Hosting my static sites with nginx
Hello! Recently I’ve been thinking about putting my static sites on servers that I run myself instead of using managed services like Netlify or GitHub Pages.
Originally I thought that running my own servers would require a lot of maintenance and be a huge pain, but I was chatting with Wesley about what kind of maintainance their servers require, and they convinced me that it might not be that bad.
So I decided to try out moving all my static sites to a $5/month server to see what it was like.
Everything in here is pretty standard but I wanted to write down what I did anyway because there are a surprising number of decisions and I like to see what choices other people make.
the constraint: only static sites
To keep things simple, I decided that this server would only run nginx and
only serve static sites. I have about 10 static sites right now, mostly projects for wizard zines.
I decided to use a $5/month DigitalOcean droplet, which should very easily be able to handle my existing traffic (about 3 requests per second and 100GB of bandwidth per month). Right now it’s using about 1% of its CPU. I picked DigitalOcean because it was what I’ve used before.
Also all the sites were already behind a CDN so they’re still behind the same CDN.
step 1: get a clean Git repo for each build
This was the most interesting problem so let’s talk about it first!
Building the static sites might seem pretty easy – each one of them already has a working build script.
But I have pretty bad hygiene around files on my laptop – often I have a bunch of uncommitted files that I don’t want to go onto the live site. So I wanted to start every build with a clean Git repo. I also wanted this to be fast – I’m impatient so I wanted to be able to build and deploy most of my sites in less than 10 seconds.
I handled this by hacking together a tiny build system called tinybuild. It’s basically a 4-line bash script, but with extra some command line arguments and error checking. Here are the 4 lines of bash:
docker build - -t tinybuild < Dockerfile
CONTAINER_ID=$(docker run -v "$PWD":/src -v "./deploy:/artifact" -d -t tinybuild /bin/bash)
docker exec $CONTAINER_ID bash -c "git clone /src /build && cd /build && bash /src/scripts/build.sh"
docker exec $CONTAINER_ID bash -c "mv /build/public/* /artifact"
These 4 lines:
- Build a Dockerfile with all the dependencies for that build
- Clone my repo into
/buildin the container, so that I always start with a clean Git repo - Run the build script (
/src/scripts/build.sh) - Copy the build artifacts into
./deployin the local directory
Then once I have ./deploy, I can rsync the result onto the server
It’s fast because:
- the
docker build -means I don’t send any state from the repository to the Docker daemon. This matters because one of my repos is 1GB (it has a lot of PDFs in it) and sending all that to the Docker daemon takes forever - the
git cloneis from the local filesystem and I have a SSD so it’s fast even for a 1GB repo - most of the build scripts just run
hugoorcatso they’re fast. Thenpmbuild scripts take maybe 30 seconds.

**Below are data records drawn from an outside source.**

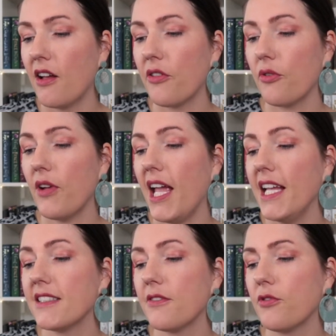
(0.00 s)
Through a
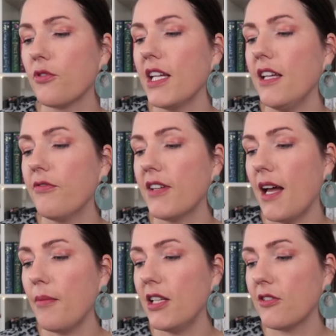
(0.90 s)
haze of grief,
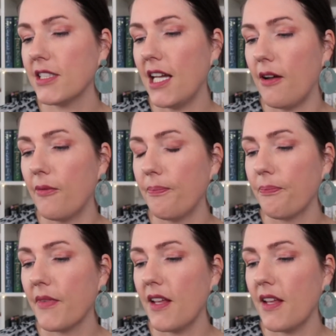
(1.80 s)
Gabby looked down.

apparently local git clones make hard links
A tiny interesting fact: I tried to do git clone --depth 1 to speed up my git
clone, but git gave me this warning:
warning: --depth is ignored in local clones; use file:// instead.
I think what’s going on here is that git makes hard links of all the objects to
make a local clone (which is a lot faster than copying). So I guess with the
hard links approach --depth 1 doesn’t make sense for some reason? And
file:// forces git to copy all objects instead, which is actually slower.
bonus: now my builds are faster than they used to be!
One nice thing about this is that my build/deploy time is less than it was on
Netlify. For jvns.ca it’s about 7 seconds to build and deploy the site
instead of about a minute previously.
running the builds on my laptop seems nice
I’m the only person who develops all of my sites, so doing all the builds in a Docker container on my computer seems to make sense. My computer is pretty fast and all the files are already right there! No giant downloads! And doing it in a Docker container keeps the build isolated.
example build scripts
Here are the build scripts for this blog (jvns.ca).
Dockerfile
FROM ubuntu:20.04
RUN apt-get update && apt-get install -y git
RUN apt-get install -y wget python2
RUN wget https://github.com/gohugoio/hugo/releases/download/v0.40.1/hugo_0.40.1_Linux-64bit.tar.gz
RUN wget https://github.com/sass/dart-sass/releases/download/1.49.0/dart-sass-1.49.0-linux-x64.tar.gz
RUN tar -xf dart-sass-1.49.0-linux-x64.tar.gz
RUN tar -xf hugo_0.40.1_Linux-64bit.tar.gz
RUN mv hugo /usr/bin/hugo
RUN mv dart-sass/sass /usr/bin/sass
build-docker.sh:
set -eu
scripts/parse_titles.py
sass sass/:static/stylesheets/
hugo
deploy.sh:
set -eu
tinybuild -s scripts/build-docker.sh \
-l "$PWD/deploy" \
-c /build/public
rsync-showdiff ./deploy/ root@staticsites:/var/www/jvns.ca
rm -rf ./deploy
step 2: get rsync to just show me which files it updated
When I started using rsync to sync the files, it would list every single file instead of just files that had changed. I think this was because I was generating new files for every build, so the timestamps were always newer than the files on the server.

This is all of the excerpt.